*EXERCISE DIRECTIONS*: Output each line of the listing exactly, though pictures are not to appear.

--- INPUT RECORDS Enclosed Below ---

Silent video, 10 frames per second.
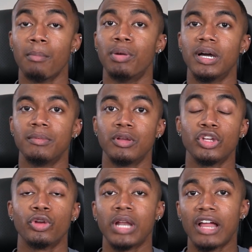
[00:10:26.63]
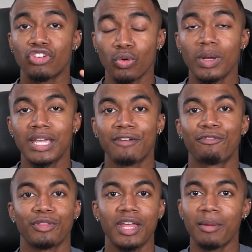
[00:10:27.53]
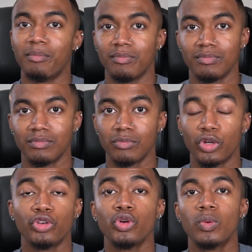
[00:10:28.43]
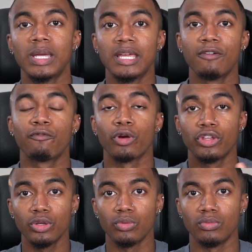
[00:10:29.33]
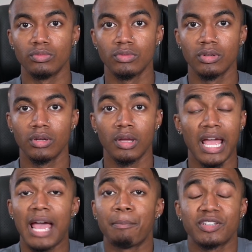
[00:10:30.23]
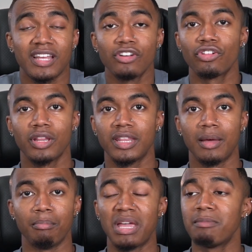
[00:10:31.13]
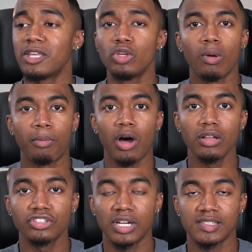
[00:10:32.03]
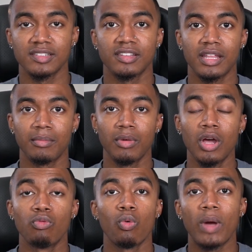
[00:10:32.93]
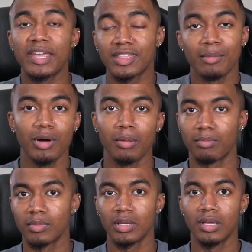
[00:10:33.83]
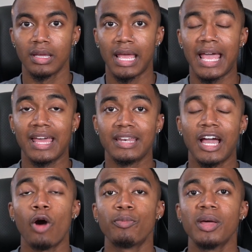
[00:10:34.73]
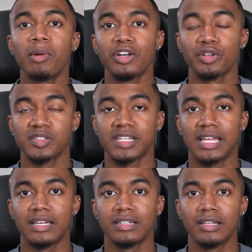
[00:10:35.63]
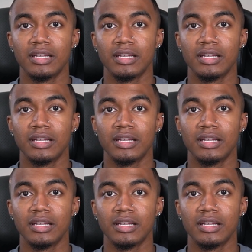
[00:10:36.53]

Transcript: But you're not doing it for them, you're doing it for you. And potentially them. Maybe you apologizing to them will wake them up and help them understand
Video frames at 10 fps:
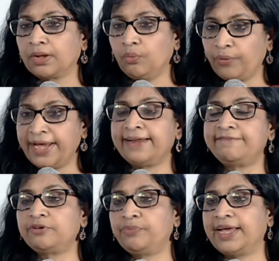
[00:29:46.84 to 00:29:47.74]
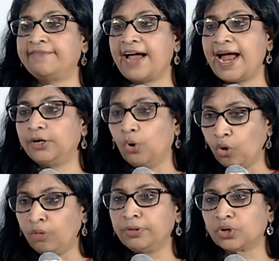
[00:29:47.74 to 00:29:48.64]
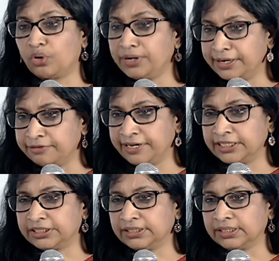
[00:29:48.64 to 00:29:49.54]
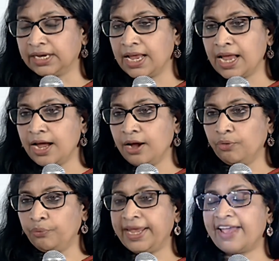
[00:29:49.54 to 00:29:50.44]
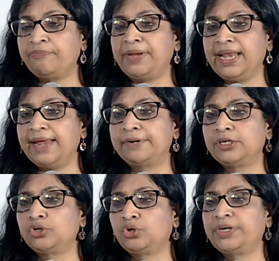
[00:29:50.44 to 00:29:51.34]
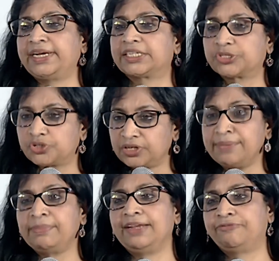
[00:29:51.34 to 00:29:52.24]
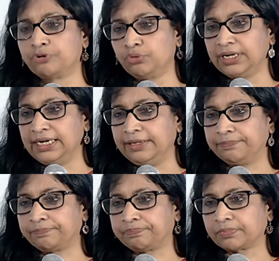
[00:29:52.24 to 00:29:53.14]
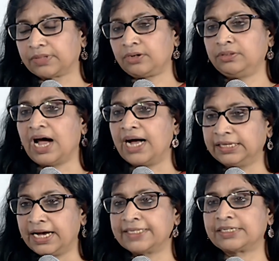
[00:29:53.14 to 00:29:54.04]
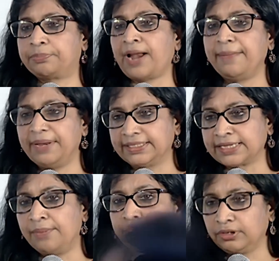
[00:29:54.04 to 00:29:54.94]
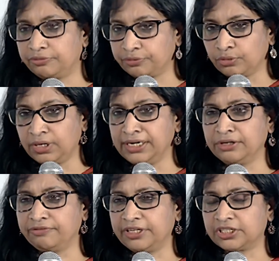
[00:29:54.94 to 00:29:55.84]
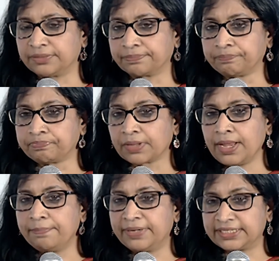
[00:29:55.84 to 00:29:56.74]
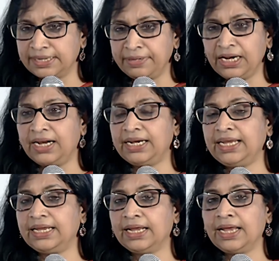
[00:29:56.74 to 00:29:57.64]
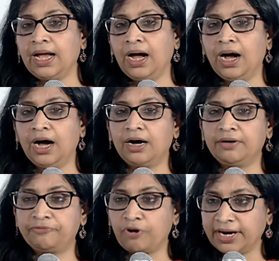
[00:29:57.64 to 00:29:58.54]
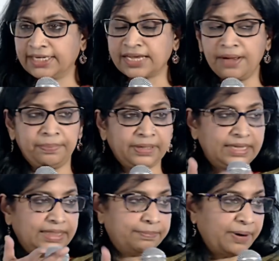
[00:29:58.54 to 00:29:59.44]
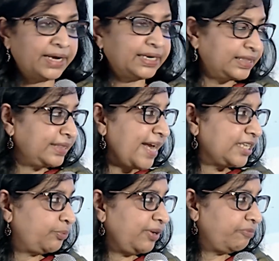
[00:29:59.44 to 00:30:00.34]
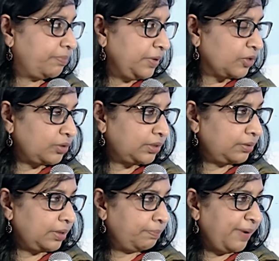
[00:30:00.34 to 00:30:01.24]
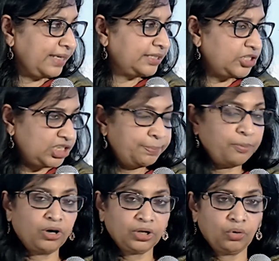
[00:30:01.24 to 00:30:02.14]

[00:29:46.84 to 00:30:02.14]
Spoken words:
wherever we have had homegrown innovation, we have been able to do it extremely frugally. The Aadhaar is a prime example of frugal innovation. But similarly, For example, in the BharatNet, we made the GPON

--- End of Enclosed INPUT RECORDS ---

*ANSWER FOR THE TASK*:
Silent video, 10 frames per second.
[00:10:26.63]
[00:10:27.53]
[00:10:28.43]
[00:10:29.33]
[00:10:30.23]
[00:10:31.13]
[00:10:32.03]
[00:10:32.93]
[00:10:33.83]
[00:10:34.73]
[00:10:35.63]
[00:10:36.53]

Transcript: But you're not doing it for them, you're doing it for you. And potentially them. Maybe you apologizing to them will wake them up and help them understand
Video frames at 10 fps:
[00:29:46.84 to 00:29:47.74]
[00:29:47.74 to 00:29:48.64]
[00:29:48.64 to 00:29:49.54]
[00:29:49.54 to 00:29:50.44]
[00:29:50.44 to 00:29:51.34]
[00:29:51.34 to 00:29:52.24]
[00:29:52.24 to 00:29:53.14]
[00:29:53.14 to 00:29:54.04]
[00:29:54.04 to 00:29:54.94]
[00:29:54.94 to 00:29:55.84]
[00:29:55.84 to 00:29:56.74]
[00:29:56.74 to 00:29:57.64]
[00:29:57.64 to 00:29:58.54]
[00:29:58.54 to 00:29:59.44]
[00:29:59.44 to 00:30:00.34]
[00:30:00.34 to 00:30:01.24]
[00:30:01.24 to 00:30:02.14]

[00:29:46.84 to 00:30:02.14]
Spoken words:
wherever we have had homegrown innovation, we have been able to do it extremely frugally. The Aadhaar is a prime example of frugal innovation. But similarly, For example, in the BharatNet, we made the GPON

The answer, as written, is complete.